Mais ainda, valendo o argumento de que maior número de funcionários significaria melhoria do serviço público, deveríamos ver uma correspondência muito clara entre aumento da quantidade de servidores e a eficiência do setor público. Entretanto, não é o que os dados mostram. Desde 2003 houve um aumento considerável do número de servidores civis e o atual número se aproxima da quantidade observada em 1997, segundo os dados do Boletim Estatístico de Pessoal do governo federal. Mas, ao mesmo tempo, o indicador de eficiência de governo do Banco Mundial mostra uma relação inversa entre a quantidade de funcionários e a eficiência do governo (gráfico). Concretamente, não basta aumentar o número de servidores, pois isso não aumentou a eficiência do governo nos últimos anos. Quando comparamos com os dados de eficiência do Banco Mundial para a América Latina, que sabidamente não tem sido um exemplo de governança pública nos últimos anos, tivemos um desempenho relativamente pior nos últimos quatro anos.

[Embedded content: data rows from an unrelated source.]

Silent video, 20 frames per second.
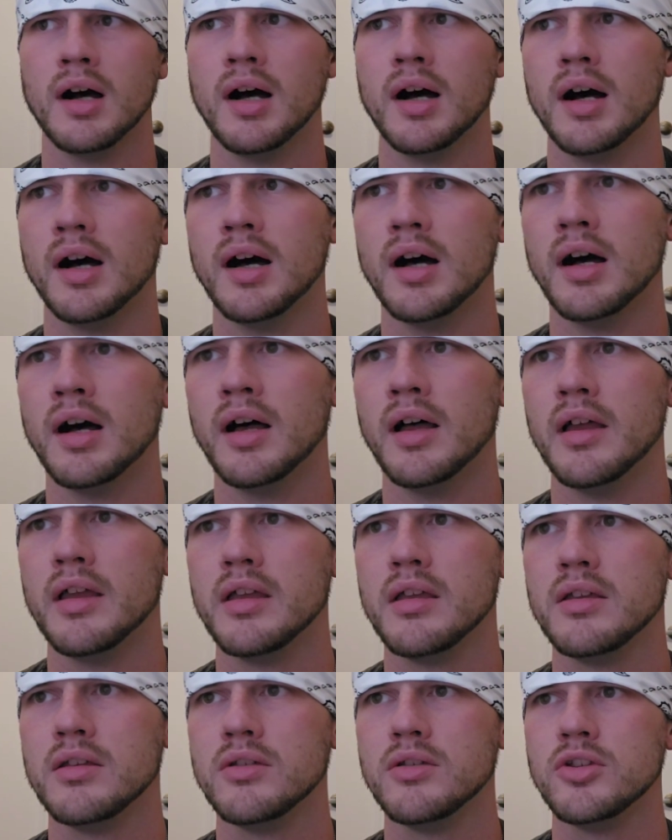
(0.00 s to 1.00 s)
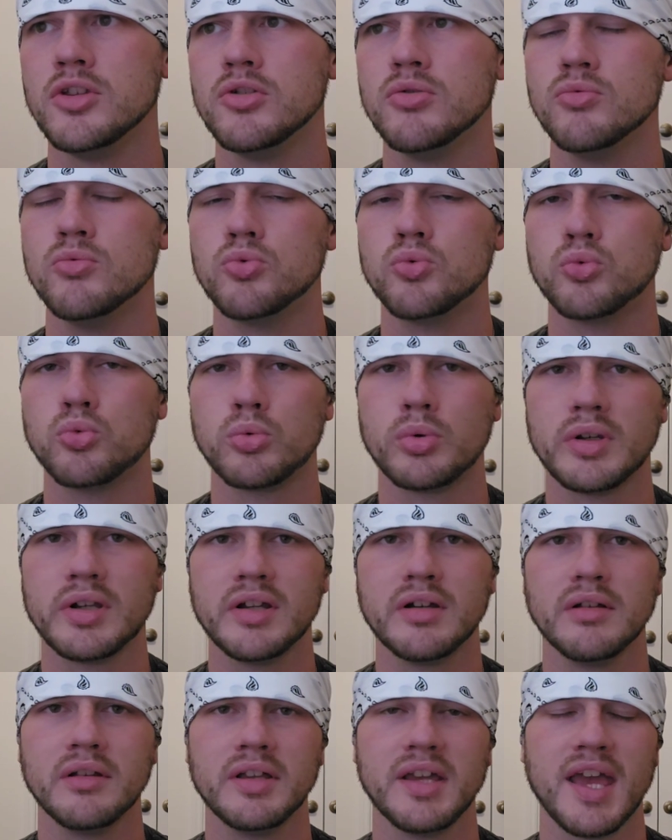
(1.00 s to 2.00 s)
you
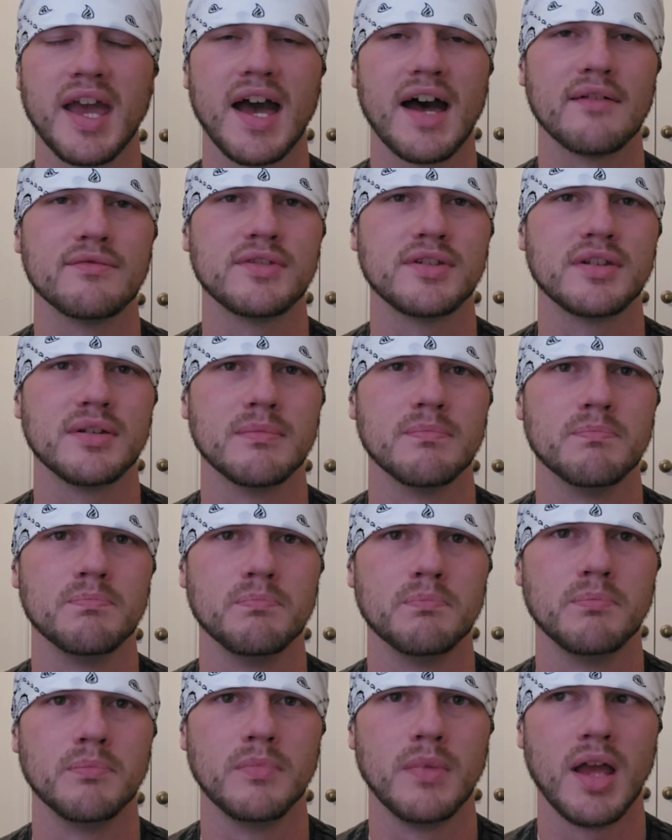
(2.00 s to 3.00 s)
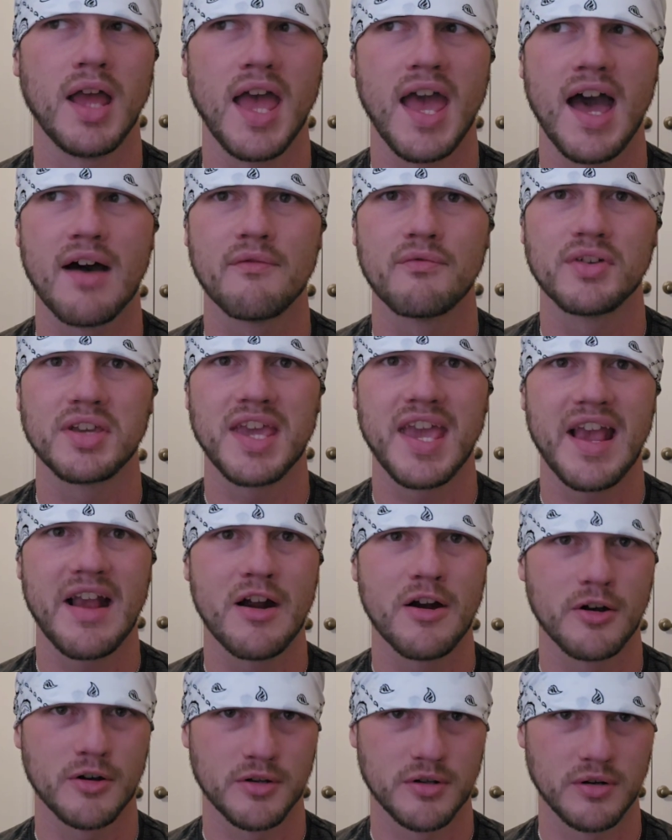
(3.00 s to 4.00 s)
really have to have
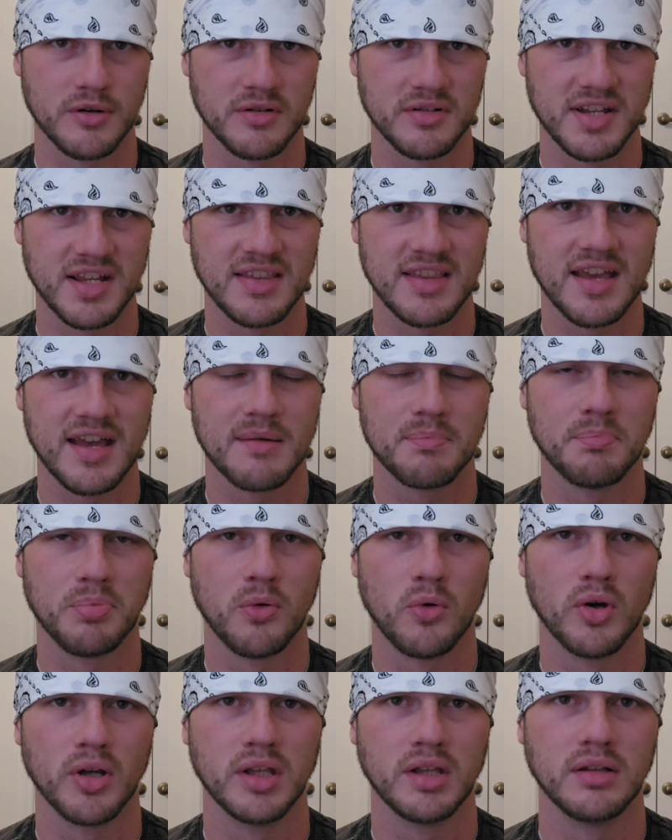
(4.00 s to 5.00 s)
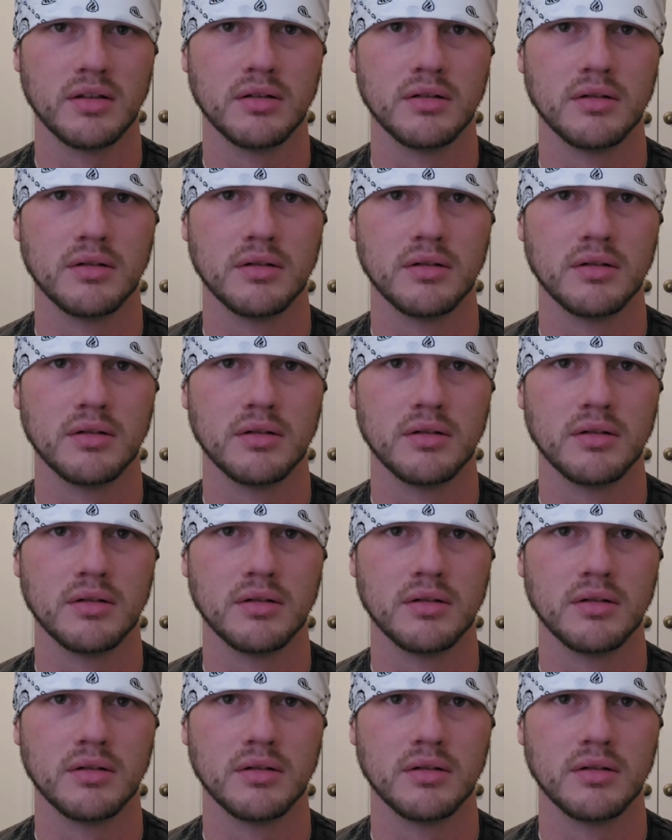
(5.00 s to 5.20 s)
characters at that pointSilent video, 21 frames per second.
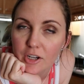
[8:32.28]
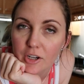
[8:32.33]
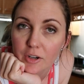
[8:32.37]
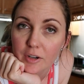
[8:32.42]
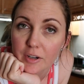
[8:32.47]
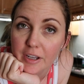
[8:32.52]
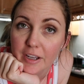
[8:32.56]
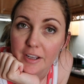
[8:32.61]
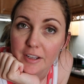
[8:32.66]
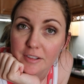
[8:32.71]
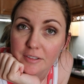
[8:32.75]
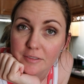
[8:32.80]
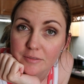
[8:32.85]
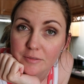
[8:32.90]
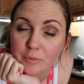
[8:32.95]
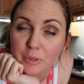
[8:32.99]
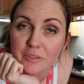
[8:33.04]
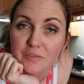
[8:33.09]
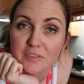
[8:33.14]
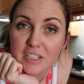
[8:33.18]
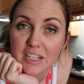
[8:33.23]
Okay,
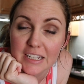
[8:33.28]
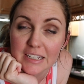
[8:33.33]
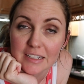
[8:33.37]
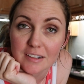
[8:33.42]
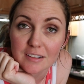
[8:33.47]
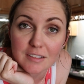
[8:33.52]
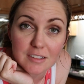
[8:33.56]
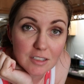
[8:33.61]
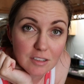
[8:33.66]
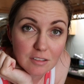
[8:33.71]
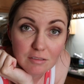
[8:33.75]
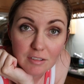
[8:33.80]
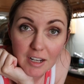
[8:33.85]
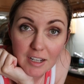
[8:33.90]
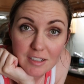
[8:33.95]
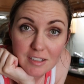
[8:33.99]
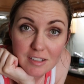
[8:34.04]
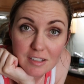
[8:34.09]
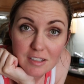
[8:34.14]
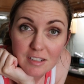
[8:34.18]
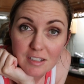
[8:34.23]
we've taken a little
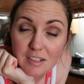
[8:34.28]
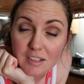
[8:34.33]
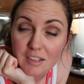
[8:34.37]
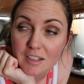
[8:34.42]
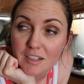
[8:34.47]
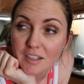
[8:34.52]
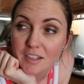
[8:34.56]
rest.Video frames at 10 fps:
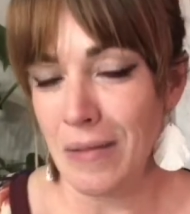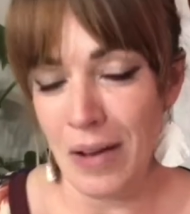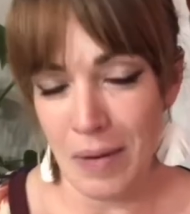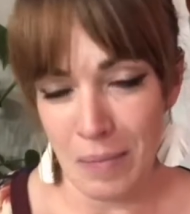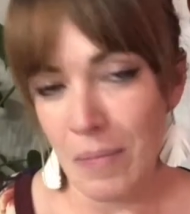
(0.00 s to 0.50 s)

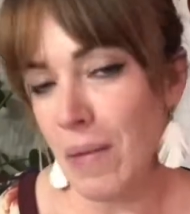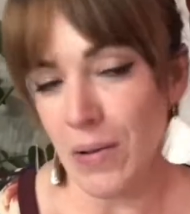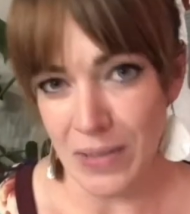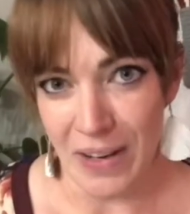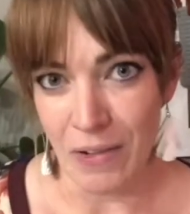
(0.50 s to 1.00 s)

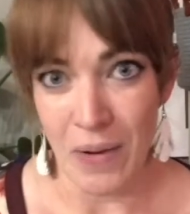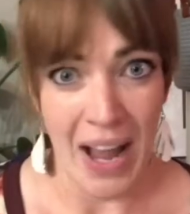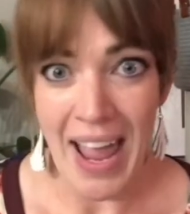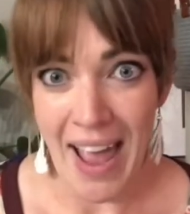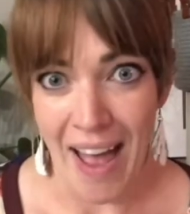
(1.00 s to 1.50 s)
most everyone
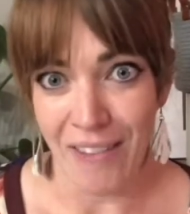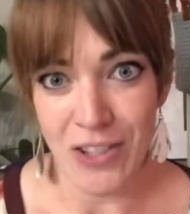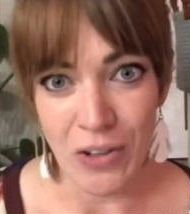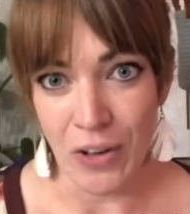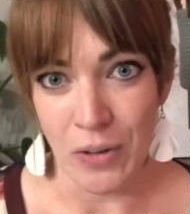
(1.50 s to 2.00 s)
I have
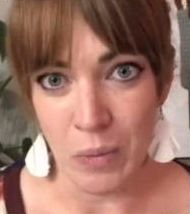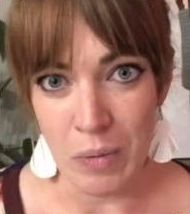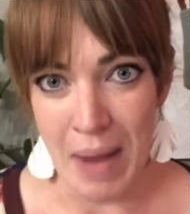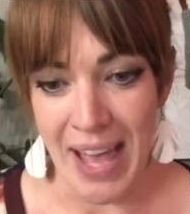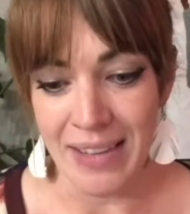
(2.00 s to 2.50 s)
struggled with
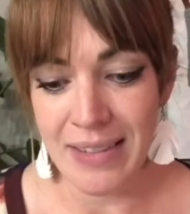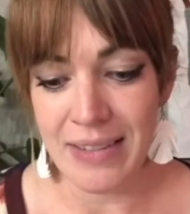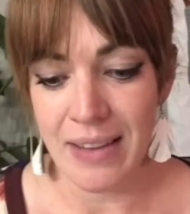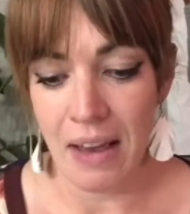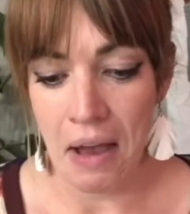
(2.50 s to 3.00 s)
pests.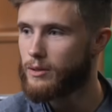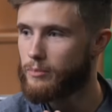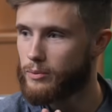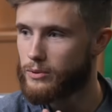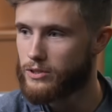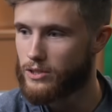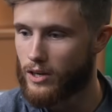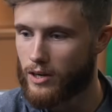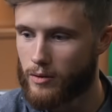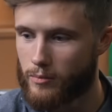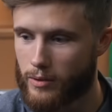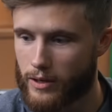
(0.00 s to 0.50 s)

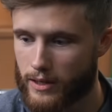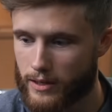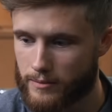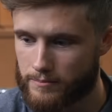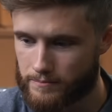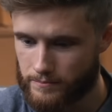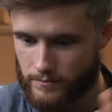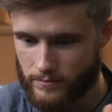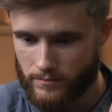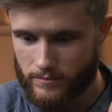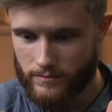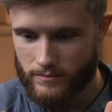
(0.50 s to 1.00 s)
is gonna be
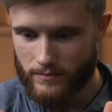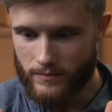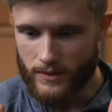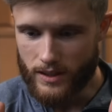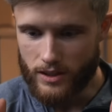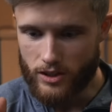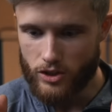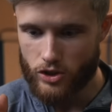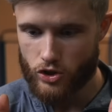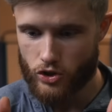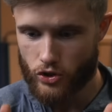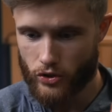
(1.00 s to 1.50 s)

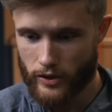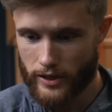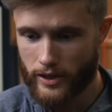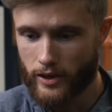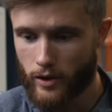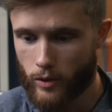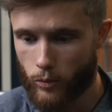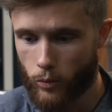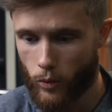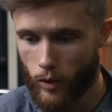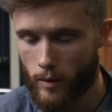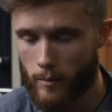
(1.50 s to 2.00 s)
treat
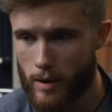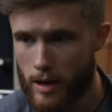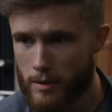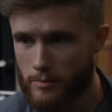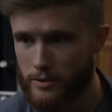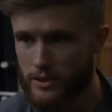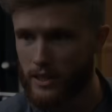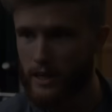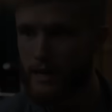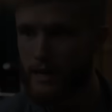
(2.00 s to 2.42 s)
your warm-ups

É um resultado contrastante com o período 1998 a 2002, em que a melhora da eficiência do setor público ocorreu em detrimento de uma piora significativa do resto da América Latina.

Por essas considerações, fica claro que algumas conquistas importantes dos últimos anos começam a se perder. Primeiro, a deterioração macroeconômica do superávit primário do governo central é evidente e fruto de escolhas políticas muito claras, ou seja, de que o Estado é promotor importante do bem-estar econômico. Nesse sentido, a responsabilidade fiscal de alguns Estados relevantes, além da contribuição da queda do pagamento de juros, são fatores consideráveis e contrapontos na condução geral da política econômica do governo, pois criam espaço para o aumento de gastos. Aumento esse que não é sinônimo de qualidade, necessariamente. A discussão que tem que ser feita não é em termos de quantidade, mas sim de aumentar a qualidade do que já existe, o que passaria, por exemplo, por uma melhora significativa da Escola Nacional de Administração Pública para criar novos parâmetros gerenciais para os gestores públicos.

A consolidação da atual política fiscal põe em risco a sustentabilidade do crescimento de longo prazo da economia e geralmente seus efeitos não são percebidos no curto prazo pela população.

Sergio Vale é economista da MB Associados.